What's wrong with presenting ideas to collegues who may be able to help you come up with ways to test that idea? That's what conferences are for. Papers in a peer reviewed journal are where you publish actual results.

Re:geostationary GPS satellites

[Strider-]

Yes, some of them are [wikipedia.org] geostationary.

You're referring to the WAAS and/or EGNOS payloads on geostationary satellites. While they transmit to GPS receivers using the same data format and signals (and in fact show up as GPS satellites so as to not break older GPS receivers) they are not actually GPS satellites. They do not broadcast the timing data used by the GPS system to actually position itself, instead they broadcast correction factors that the GPS receivers use to correct for atmospheric effects on the signal.
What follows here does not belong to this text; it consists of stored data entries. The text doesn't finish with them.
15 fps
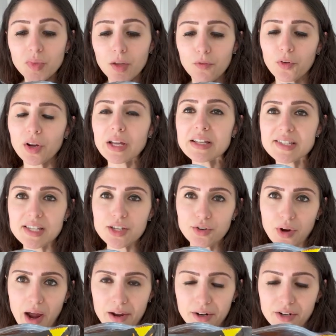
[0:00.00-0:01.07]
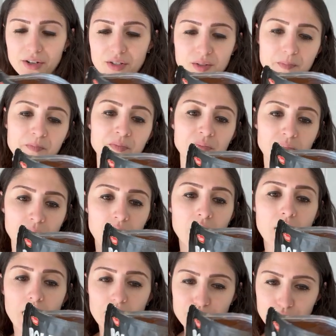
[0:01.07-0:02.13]
For 18 crackers,
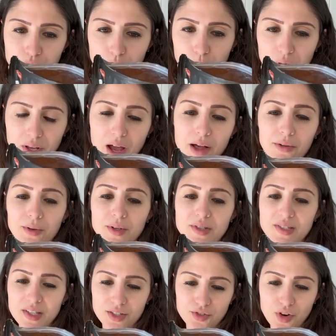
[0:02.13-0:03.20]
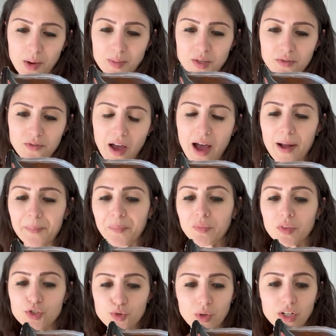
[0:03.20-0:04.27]
140 calories, 6 grams of fat,
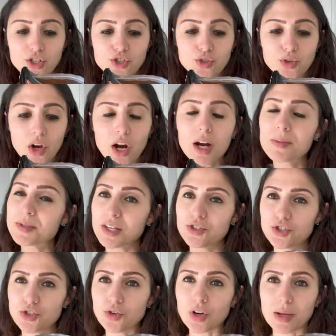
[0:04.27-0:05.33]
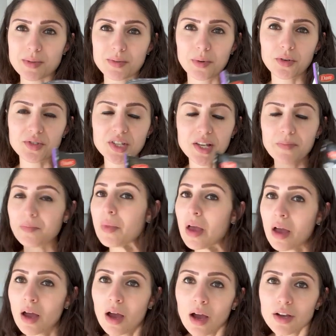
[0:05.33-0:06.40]
22 carbs, and 2 grams of protein.
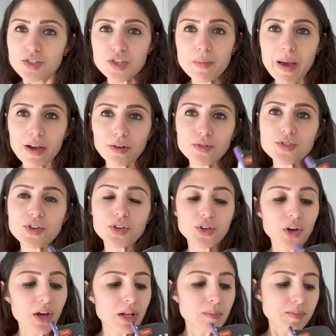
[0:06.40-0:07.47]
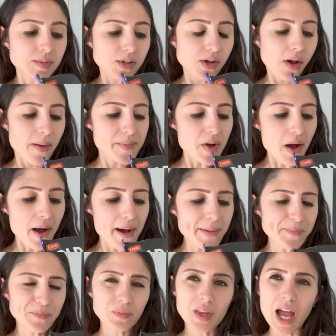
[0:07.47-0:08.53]
So the macros are good.
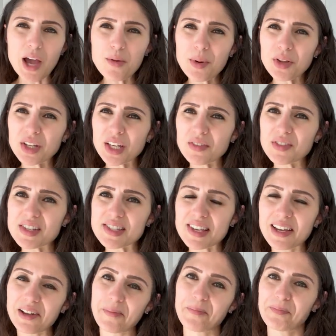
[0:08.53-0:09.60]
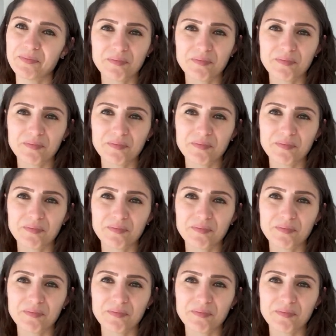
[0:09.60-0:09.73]
I'd probably give these likeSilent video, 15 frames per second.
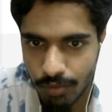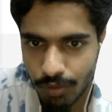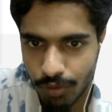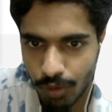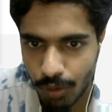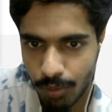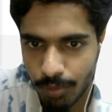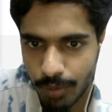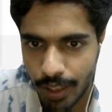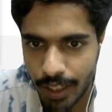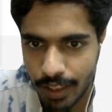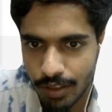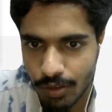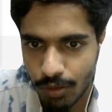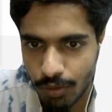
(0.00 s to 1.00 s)
from
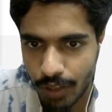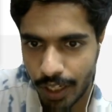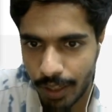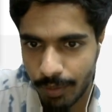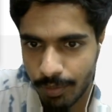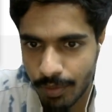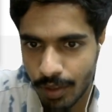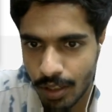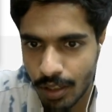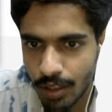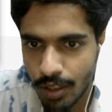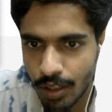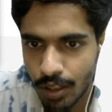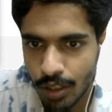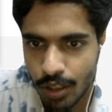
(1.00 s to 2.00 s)
X or Y.
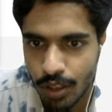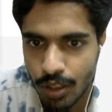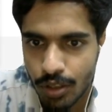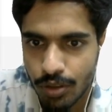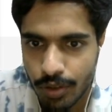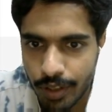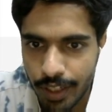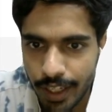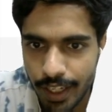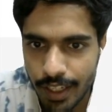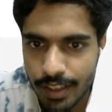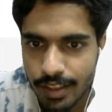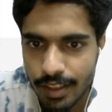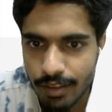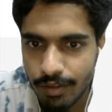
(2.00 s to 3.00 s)
So here
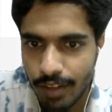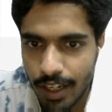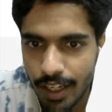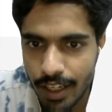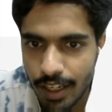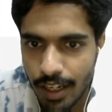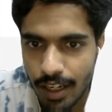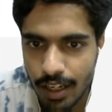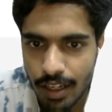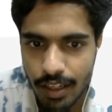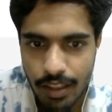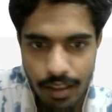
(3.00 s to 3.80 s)
X and Y are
The atmosphere can have all sorts of subtle effects on the speed of light at RF, and while not a big deal for most things, GPS requires such precise timing that it is significant. Military receivers, which use both the L1 and L2 frequencies, can gauge the atmospheric effects from the differences between the two signals. Standard commercial receivers rely on WAAS earth stations to estimate the atmospheric effects, and then uplink them via the WAAS payloads in geosynchronous orbit.

Re:Impressive

[dido]

It's not direct detection of gravitational radiation, but observations of PSR B1913+16 [wikipedia.org] have been considered convincing enough proof of the existence of gravitational waves as predicted by general relativity. It's a binary pulsar: a neutron star and another object that might be another neutron star or possibly a black hole, orbiting each other. They're spiraling in together, which could only happen if their orbits were losing energy due to gravitational radiation, and calculations based on their observations conform exactly with the predictions of general relativity for gravity waves. This was convincing enough to have won the 1993 Nobel Prize in Physics for the scientists involved in the discovery and analysis of the pulsar, Russell Alan Hulse and Joseph Hooton Taylor Jr.